[Intel-gfx] [PATCH] drm/i915: Replace hangcheck by heartbeats

Mon Jul 29 16:38:49 UTC 2019

> -----Original Message-----
> From: Joonas Lahtinen <joonas.lahtinen at linux.intel.com>
> Sent: Monday, July 29, 2019 5:50 AM
> To: Bloomfield, Jon <jon.bloomfield at intel.com>; intel-
> gfx at lists.freedesktop.org; Chris Wilson <chris at chris-wilson.co.uk>
> Cc: Ursulin, Tvrtko <tvrtko.ursulin at intel.com>
> Subject: RE: [PATCH] drm/i915: Replace hangcheck by heartbeats
> 
> Quoting Chris Wilson (2019-07-29 12:45:52)
> > Quoting Joonas Lahtinen (2019-07-29 10:26:47)
> > > Ok, so just confirming here. The plan is still to have userspace set a
> > > per context (or per request) time limit for expected completion of a
> > > request. This will be useful for the media workloads that consume
> > > deterministic amount of time for correct bitstream. And the userspace
> > > wants to be notified much quicker than the generic hangcheck time if
> > > the operation failed due to corrupt bitstream.
> > >
> > > This time limit can be set to infinite by compute workloads.
> >
> > That only provides a cap on the context itself.
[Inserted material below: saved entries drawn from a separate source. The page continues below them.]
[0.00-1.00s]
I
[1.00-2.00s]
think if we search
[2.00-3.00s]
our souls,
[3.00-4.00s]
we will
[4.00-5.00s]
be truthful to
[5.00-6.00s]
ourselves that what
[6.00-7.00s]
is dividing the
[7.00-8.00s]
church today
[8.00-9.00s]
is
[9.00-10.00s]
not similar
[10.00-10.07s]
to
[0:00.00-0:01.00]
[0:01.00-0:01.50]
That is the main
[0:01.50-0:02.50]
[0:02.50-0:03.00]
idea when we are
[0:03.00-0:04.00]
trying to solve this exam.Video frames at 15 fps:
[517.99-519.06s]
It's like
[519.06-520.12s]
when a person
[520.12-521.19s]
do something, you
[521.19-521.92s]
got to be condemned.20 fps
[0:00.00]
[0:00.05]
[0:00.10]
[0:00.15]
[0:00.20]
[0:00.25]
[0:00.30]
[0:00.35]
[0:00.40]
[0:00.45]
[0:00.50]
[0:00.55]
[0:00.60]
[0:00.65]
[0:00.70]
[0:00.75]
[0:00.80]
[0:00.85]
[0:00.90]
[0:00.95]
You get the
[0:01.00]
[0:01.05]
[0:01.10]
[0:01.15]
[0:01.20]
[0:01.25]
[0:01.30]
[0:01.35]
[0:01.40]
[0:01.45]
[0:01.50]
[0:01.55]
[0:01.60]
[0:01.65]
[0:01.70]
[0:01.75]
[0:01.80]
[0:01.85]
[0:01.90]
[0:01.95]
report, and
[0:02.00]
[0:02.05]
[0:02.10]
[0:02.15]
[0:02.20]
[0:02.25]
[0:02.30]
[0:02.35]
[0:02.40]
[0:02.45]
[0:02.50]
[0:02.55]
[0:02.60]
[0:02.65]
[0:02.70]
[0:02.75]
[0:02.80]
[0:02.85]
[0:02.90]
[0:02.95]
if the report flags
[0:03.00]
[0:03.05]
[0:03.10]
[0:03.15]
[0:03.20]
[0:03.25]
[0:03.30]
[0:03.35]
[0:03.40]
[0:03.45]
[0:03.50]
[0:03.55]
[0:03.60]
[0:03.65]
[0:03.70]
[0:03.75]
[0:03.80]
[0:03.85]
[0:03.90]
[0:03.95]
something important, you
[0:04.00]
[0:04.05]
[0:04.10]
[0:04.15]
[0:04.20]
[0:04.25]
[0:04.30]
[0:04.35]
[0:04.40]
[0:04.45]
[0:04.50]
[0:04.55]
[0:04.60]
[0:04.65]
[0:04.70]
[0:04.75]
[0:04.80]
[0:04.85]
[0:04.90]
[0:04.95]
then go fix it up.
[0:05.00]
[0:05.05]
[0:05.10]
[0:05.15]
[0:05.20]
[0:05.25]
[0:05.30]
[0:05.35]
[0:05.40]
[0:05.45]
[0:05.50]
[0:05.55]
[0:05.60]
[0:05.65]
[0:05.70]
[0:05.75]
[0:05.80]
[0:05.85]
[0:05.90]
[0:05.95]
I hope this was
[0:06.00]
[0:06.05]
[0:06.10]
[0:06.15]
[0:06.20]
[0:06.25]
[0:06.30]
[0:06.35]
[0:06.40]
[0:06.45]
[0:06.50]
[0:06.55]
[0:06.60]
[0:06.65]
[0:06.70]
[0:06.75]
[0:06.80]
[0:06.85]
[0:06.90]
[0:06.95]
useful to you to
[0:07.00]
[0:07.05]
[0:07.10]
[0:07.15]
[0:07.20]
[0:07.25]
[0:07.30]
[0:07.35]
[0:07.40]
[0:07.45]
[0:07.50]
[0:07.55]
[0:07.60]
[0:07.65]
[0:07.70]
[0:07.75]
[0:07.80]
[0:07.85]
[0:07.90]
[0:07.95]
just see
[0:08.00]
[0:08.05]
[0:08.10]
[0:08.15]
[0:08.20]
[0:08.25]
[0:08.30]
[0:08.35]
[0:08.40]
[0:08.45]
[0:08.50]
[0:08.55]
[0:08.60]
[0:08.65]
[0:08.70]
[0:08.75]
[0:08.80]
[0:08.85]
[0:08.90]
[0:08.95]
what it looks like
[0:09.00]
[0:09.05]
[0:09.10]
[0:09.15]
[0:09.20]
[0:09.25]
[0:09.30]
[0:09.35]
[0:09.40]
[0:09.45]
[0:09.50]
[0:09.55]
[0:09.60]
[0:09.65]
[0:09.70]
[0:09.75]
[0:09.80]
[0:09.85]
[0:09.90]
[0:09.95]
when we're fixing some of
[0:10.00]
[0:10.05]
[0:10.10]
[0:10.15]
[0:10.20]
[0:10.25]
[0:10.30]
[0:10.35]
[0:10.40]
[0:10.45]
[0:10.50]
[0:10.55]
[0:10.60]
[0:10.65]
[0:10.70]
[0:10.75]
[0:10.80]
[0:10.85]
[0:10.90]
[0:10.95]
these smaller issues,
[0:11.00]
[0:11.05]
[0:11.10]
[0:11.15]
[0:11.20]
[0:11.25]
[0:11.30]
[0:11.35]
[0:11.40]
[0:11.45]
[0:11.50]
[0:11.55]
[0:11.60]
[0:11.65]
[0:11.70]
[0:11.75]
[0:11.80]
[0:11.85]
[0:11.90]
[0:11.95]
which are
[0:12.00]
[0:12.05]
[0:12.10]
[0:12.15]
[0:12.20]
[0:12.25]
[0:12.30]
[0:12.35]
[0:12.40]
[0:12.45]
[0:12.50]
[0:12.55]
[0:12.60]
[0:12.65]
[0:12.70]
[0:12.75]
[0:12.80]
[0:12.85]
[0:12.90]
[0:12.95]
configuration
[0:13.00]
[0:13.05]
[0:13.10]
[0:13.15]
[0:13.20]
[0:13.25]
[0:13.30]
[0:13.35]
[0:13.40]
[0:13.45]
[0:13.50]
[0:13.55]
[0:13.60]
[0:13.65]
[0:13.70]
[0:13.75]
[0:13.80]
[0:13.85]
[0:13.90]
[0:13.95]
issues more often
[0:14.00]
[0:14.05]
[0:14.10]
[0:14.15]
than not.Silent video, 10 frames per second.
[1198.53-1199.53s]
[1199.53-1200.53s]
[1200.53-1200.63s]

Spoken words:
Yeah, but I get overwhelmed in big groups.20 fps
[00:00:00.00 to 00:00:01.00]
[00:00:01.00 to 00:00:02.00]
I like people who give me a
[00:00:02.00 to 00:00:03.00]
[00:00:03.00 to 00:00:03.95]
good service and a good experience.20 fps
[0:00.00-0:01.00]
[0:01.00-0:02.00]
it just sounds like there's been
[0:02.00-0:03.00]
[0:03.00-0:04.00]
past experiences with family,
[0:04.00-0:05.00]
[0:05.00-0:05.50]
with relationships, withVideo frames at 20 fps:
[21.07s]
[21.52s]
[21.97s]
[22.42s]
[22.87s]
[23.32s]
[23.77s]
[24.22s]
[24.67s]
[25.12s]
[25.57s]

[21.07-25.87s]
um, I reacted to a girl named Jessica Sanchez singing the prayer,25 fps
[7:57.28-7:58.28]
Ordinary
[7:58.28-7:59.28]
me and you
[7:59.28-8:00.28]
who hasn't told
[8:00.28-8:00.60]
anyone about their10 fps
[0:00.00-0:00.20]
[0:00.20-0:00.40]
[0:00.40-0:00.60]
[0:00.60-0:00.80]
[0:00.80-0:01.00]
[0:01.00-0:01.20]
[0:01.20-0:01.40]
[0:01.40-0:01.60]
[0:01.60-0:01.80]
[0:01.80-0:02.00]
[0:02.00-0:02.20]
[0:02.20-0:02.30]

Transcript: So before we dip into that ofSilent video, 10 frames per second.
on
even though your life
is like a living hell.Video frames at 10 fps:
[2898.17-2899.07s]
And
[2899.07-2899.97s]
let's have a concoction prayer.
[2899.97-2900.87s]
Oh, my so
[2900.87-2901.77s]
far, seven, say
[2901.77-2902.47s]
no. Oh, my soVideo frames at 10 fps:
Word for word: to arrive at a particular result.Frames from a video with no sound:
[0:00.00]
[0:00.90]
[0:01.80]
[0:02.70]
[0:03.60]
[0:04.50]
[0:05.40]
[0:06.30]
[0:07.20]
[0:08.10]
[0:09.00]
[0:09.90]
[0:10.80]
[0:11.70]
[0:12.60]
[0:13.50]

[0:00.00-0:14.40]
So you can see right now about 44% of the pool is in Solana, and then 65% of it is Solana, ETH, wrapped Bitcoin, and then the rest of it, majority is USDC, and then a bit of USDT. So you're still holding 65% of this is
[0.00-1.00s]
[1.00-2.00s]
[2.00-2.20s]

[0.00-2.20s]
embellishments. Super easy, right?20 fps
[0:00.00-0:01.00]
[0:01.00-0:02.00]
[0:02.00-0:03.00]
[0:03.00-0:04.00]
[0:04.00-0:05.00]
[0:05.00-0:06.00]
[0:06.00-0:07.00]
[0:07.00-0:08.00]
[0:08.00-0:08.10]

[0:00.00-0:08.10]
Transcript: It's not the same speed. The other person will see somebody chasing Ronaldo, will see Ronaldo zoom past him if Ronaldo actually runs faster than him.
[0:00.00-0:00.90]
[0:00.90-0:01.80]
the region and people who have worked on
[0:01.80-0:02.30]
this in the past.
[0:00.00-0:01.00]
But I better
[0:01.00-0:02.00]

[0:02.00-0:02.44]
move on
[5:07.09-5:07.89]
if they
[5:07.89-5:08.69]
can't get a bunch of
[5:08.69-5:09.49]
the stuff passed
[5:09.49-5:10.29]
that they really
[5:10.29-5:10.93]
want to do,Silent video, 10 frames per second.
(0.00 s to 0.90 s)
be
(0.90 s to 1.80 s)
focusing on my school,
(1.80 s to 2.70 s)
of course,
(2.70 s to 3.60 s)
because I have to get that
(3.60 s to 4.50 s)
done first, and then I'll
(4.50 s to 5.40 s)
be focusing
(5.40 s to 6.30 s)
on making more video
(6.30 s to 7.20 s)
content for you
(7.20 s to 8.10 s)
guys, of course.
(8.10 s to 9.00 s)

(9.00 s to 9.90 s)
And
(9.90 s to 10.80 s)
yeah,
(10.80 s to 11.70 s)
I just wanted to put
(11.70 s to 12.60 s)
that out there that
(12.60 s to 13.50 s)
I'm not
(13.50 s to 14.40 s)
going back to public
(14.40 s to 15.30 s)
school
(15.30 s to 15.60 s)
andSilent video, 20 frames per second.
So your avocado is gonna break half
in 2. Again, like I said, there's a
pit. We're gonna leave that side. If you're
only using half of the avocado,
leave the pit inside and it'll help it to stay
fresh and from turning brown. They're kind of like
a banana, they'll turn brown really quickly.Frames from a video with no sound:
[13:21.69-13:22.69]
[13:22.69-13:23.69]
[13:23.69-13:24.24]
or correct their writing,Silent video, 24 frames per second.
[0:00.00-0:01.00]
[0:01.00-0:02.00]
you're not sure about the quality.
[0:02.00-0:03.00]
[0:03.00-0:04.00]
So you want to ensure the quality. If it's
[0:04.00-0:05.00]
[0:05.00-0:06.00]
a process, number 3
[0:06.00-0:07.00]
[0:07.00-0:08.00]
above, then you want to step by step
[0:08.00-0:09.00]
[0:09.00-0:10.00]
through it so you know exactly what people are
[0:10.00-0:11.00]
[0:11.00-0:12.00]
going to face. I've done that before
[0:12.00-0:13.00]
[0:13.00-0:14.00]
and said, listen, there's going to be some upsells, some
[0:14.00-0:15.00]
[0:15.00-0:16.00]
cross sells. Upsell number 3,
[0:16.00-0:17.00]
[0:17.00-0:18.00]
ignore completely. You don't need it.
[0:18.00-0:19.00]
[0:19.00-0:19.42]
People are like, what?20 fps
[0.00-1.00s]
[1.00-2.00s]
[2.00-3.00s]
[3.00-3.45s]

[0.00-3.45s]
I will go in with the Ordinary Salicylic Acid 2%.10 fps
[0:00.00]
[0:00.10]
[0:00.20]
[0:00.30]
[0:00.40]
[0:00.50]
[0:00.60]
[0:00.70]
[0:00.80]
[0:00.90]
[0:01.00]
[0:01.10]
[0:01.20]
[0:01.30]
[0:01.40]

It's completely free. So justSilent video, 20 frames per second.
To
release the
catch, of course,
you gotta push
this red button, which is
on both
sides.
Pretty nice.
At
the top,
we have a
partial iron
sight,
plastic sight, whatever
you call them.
We need to make sure that proposals such as the above are compatible with GuC. The nice thing about the heartbeat is that it relies on a more or less standard request/context and so should be compatible with any back end.

> 
> Yes.
> 
> > We also have the
> > criteria that is something else has been selected to run on the GPU, you
> > have to allow preemption within a certain period or else you will be
> > shot.
> 
> This is what I meant ...
> 
> > > Then, in parallel to that, we have cgroups or system wide configuration
> > > for maximum allowed timeslice per process/context. That means that a
> > > long-running workload must pre-empt at that granularity.
> 
> ... with this.
> 
> > Not quite. It must preempt within a few ms of being asked, that is a
> > different problem to the timeslice granularity (which is when we ask it
> > to switch, or if not due to a high priority request earlier). It's a QoS
> > issue for the other context. Setting that timeout is hard, we can allow
> > a context to select its own timeout, or define it via sysfs/cgroups, but
> > because it depends on the running context, it causes another context to
> > fail in non-trivial ways. The GPU is simply not as preemptible as one
> > would like.
> 
> Right, I was only thinking about the pre-emption delay, maybe I chose my
> words wrong. Basically what the admin wants to control is exactly what
> you wrote, how long it can take from pre-emption request to completion.
> This is probably useful as a CONTEXT_GETPARAM for userspace to consider.
> They might decide how many loops to run without MI_ARB_CHECK in
> non-pre-emptible sections. Dunno.
> 
> That parameter configures the QoS level of the system, how fast a high
> priority requests gets to run on the hardware.
> 
> > Fwiw, I was thinking the next step would be to put per-engine controls
> > in sysfs, then cross the cgroups bridge. I'm not sure my previous plan
> > of exposing per-context parameters for timeslice/preemption is that
> > usable.
> 
> The prefered frequency of how often a context would like to be scheduled
> on the hardware, makes sense as context setparam. Compute workloads are
> probably indifferent and something related to media most likely wants to
> run at some multiple of video FPS.
> 
> I guess the userspace could really only request being run more
> frequently than the default, and in exchange it would receive less
> execution time per each slice. We probably want to control the upper
> bound of the frequency.
> 
> > > That pre-emption/hearbeat should happen regardless if others contexts are
> > > requesting the hardware or not, because better start recovery of a hung
> > > task as soon as it misbehaves.
> >
> > I concur, but Jon would like the opposite to allow for uncooperative
> > compute kernels that simply block preemption forever. I think for the

I wasn't asking that :-) What I was originally asking for is to allow a compute workload to run forever IF no other contexts need to run. Don't launch a pre-emptive strike, only kill it if it actually blocks a real workload. But then I realized that this is bad for deterministic behaviour. So retracted the ask.

Using the heartbeat to test the workload for pre-emptability is a good solution because it ensures a workload always fails quickly, or never fails.

> > extreme Jon wants, something like CPU-isolation fits better, where the
> > important client owns an engine all to itself and the kernel is not even
> > allowed to do housekeeping on that engine. (We would turn off time-
> > slicing, preemption timers, etc on that engine and basically run it in
> > submission order.)

Agreed, isolation is really the only way we could permit a workload to hog an engine indefinitely. This would be beneficial to some of the RTOS use cases in particular.

> 
> Makes sense to me.
> 
> Regards, Joonas